FIG. 4.4. Schema del fluire delle attività in termini quantitativi nell’affido in comunità tra attività della famiglia naturale, attività del servizio sociale (compreso quello di rete delle famiglie affidatarie), attività della famiglia affidataria e autonomia del minore. Sulle verticali i valori in percento dell’impegno (a sinistra all’inizio dell’affido a destra al raggiungimento della maggiore età del minore). I valori numerici non sono assoluti, ma basati su valutazioni esperienziali ed esprimono solo un andamento tendenziale.
Per alcuni minori, specie con gravi problemi, le comunità familiari rappresentano una risposta della società più sensibile e quindi sono sicuramente insuperabili per impegno ed abnegazione.

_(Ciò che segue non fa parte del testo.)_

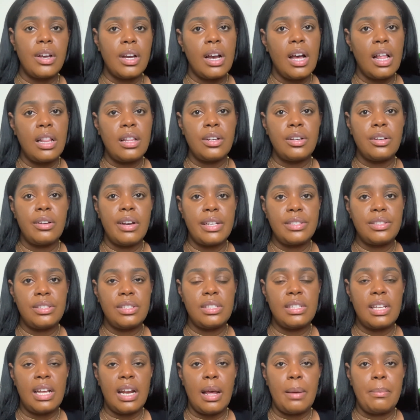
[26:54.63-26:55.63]
color
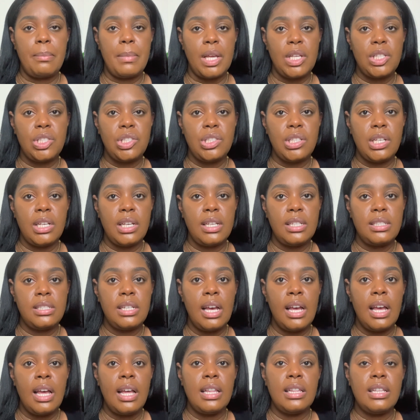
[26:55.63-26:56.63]
correctors that I mentioned.
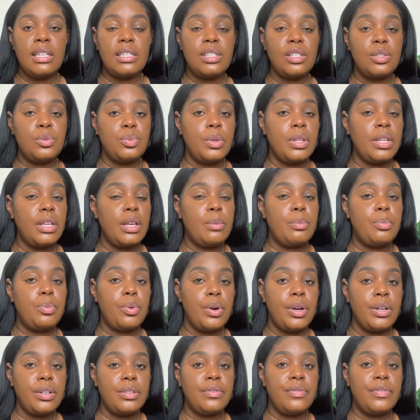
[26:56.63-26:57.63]
This is really
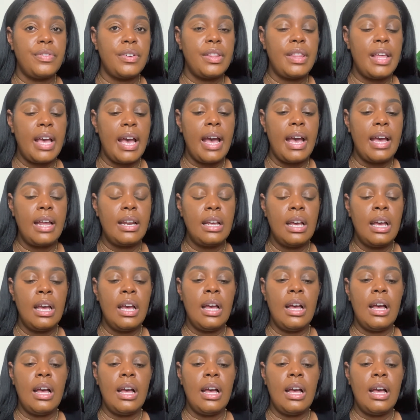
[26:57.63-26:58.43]
important for that.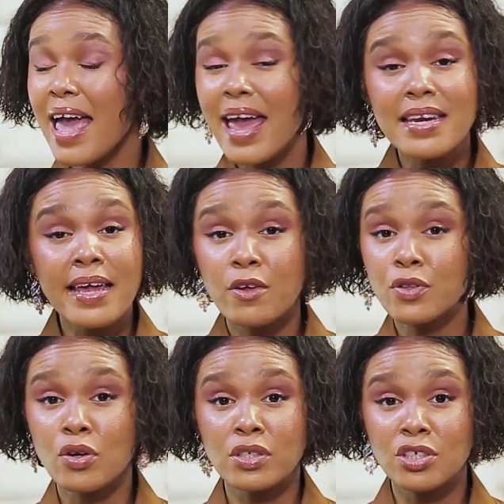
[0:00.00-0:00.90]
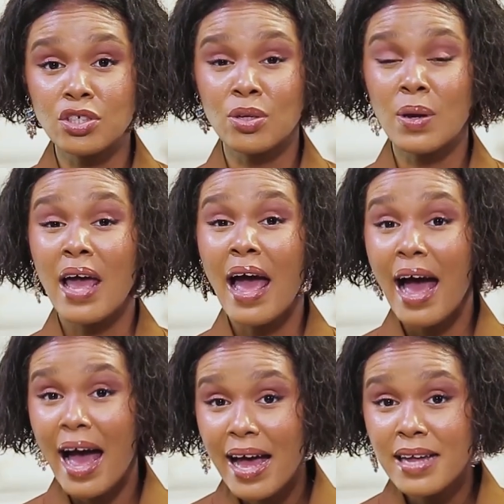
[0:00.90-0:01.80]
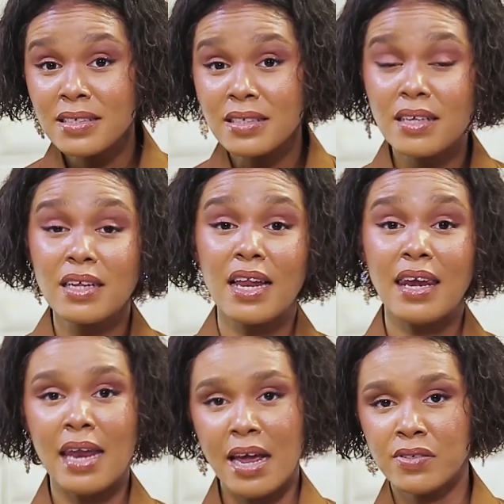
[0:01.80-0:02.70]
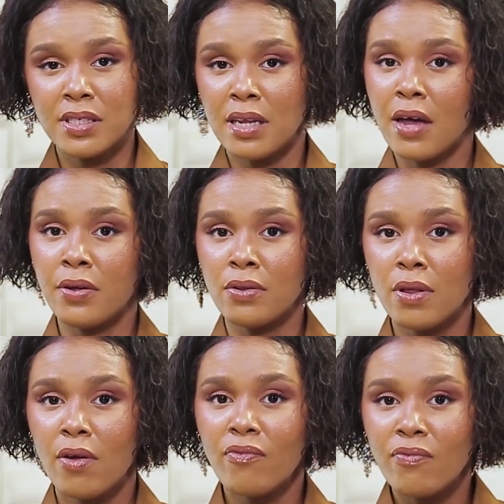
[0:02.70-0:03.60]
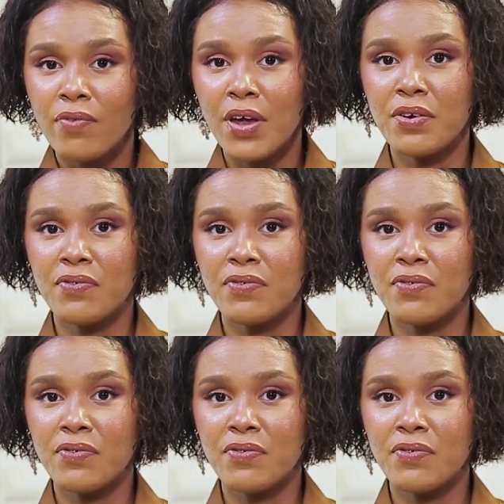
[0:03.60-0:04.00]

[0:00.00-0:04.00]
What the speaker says: in any health condition, and lifestyle. Very,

Tuttavia, non bisogna dimenticare che anche in queste comunità familiari dominate da uno spirito ideale possono annidarsi remore e devianze che determinano problematicità164. Uno dei nodi maggiori sta nella prassi governata da due poli: da una parte la tendenza ad avere una forte autoreferenzialità dovuta ad un esaltato spirito di clan, dall’altro la tendenza del servizio a “scaricare” a loro i casi che prevedono di difficile gestione, limitando la loro attività ad un controllo sempre più labile ed inconsistente, magari fatto non in modo diretto, ma per interposte persone (psicologi o educatori pagati dalla stessa comunità accogliente, che per quanto professionalmente preparate possono essere sottoposte ad un conflitto di interesse). Osservando la FIG. 4.4, si può notare che sicuramente il peso del contesto familiare
164 Bastianoni P. (2000), Interazioni in comunità. Vita quotidiana e interventi educativi, Carocci, Roma.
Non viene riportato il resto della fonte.